McCullough – Tax Court of Canada finds that an 8-hour commute between Ontario and Massachusetts was in the course of employment

The taxpayer, an industrial engineer successfully running the operations of his Canadian employer (“Savage Canada”), was asked by it to temporarily assist a US affiliate in its struggling operations over what proved to be a 19-month period. This entailed him travelling to the affiliate’s office in Westfield, Massachusetts (an eight-hour drive away) to serve for two to three weeks every month as its Senior Director of Manufacturing. He was required under an addendum to his employment contract to bear his related lodging, food and other travel expenses. When not working in Massachusetts, he continued his regular duties with Savage Canada, in Lakefield, Ontario. The employment contract for taking on these additional duties (for which he received additional salary) was signed only with Savage Canada, and Savage Canada paid the entirety of his remuneration.

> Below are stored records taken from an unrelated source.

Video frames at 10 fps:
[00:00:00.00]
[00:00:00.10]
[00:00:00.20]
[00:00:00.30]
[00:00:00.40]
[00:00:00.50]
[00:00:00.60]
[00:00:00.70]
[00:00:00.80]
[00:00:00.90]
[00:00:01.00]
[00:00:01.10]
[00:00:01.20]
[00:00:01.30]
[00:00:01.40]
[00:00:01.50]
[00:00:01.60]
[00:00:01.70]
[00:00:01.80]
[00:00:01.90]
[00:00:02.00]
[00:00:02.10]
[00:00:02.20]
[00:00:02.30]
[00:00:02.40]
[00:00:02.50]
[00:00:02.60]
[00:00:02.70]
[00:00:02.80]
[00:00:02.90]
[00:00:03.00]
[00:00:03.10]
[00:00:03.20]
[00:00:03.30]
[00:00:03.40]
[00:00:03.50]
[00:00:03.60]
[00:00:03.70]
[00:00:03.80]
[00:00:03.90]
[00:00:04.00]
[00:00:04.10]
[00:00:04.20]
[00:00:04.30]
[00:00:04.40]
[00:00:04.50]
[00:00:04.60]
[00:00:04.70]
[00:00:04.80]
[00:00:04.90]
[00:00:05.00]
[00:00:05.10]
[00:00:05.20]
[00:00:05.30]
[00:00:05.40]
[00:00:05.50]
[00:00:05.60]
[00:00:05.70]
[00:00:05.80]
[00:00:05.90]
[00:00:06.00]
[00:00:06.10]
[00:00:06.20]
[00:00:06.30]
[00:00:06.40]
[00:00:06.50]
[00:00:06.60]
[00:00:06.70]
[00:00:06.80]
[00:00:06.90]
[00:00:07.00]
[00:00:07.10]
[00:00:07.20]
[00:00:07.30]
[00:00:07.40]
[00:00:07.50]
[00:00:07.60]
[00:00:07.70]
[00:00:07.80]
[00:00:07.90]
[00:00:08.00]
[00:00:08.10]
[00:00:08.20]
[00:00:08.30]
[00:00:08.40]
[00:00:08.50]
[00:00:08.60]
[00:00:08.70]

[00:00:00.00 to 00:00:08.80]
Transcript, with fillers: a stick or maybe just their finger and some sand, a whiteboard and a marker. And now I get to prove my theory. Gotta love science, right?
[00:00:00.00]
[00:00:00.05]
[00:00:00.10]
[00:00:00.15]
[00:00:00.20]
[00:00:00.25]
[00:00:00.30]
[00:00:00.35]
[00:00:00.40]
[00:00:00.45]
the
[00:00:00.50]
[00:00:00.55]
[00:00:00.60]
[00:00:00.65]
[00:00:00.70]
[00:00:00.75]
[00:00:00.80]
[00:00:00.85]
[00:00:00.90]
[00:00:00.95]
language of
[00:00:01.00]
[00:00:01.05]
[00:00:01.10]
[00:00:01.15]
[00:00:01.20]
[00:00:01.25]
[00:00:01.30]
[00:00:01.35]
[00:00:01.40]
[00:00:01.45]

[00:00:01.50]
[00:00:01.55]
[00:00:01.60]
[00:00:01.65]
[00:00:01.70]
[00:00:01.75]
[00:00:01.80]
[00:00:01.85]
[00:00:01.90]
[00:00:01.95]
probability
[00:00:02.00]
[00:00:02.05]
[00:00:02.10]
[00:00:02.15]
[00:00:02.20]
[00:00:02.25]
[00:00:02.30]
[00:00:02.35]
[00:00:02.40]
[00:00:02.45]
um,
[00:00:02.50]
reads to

In light of the last point, MacPhee J found that the taxpayer “only had one employer, and that employer was Savage Canada” so that it followed that the taxpayer satisfied the requirement under s. 8(1)(h) that he was ordinarily required (during the 19-month stint) to carry on his duties of employment away from his employer’s place of business (in Lakefield, Ontario).

That then left the issue (which neither party had really addressed) as to whether his claimed expenses were expended by the taxpayer “for travelling in the course of the … employment.” MacPhee J indicated that one “line of cases accepts that travel from an employee’s home to various work sites is in the performance of a service for an employer," whereas the other “finds that travel from an employee’s home to a work site is inherently personal, unless it can be shown that some duties are being performed by the employee during these travels (such as transporting supplies for an employer).” MacPhee J resolved this issue in the taxpayer’s favour, so that the travel expenses were deductible under s. 8(1)(h):

I will accept that the Appellant was providing a service to his employer in his eight-hour drive, and thus travelling in the course of his employment. The Appellant’s employment contract required him to travel to Savage USA. Thus in his travels, the Appellant was fulfilling an employment obligation.

Neal Armstrong. Summary of McCullough v. The King, 2022 TCC 118 under s. 8(1)(h).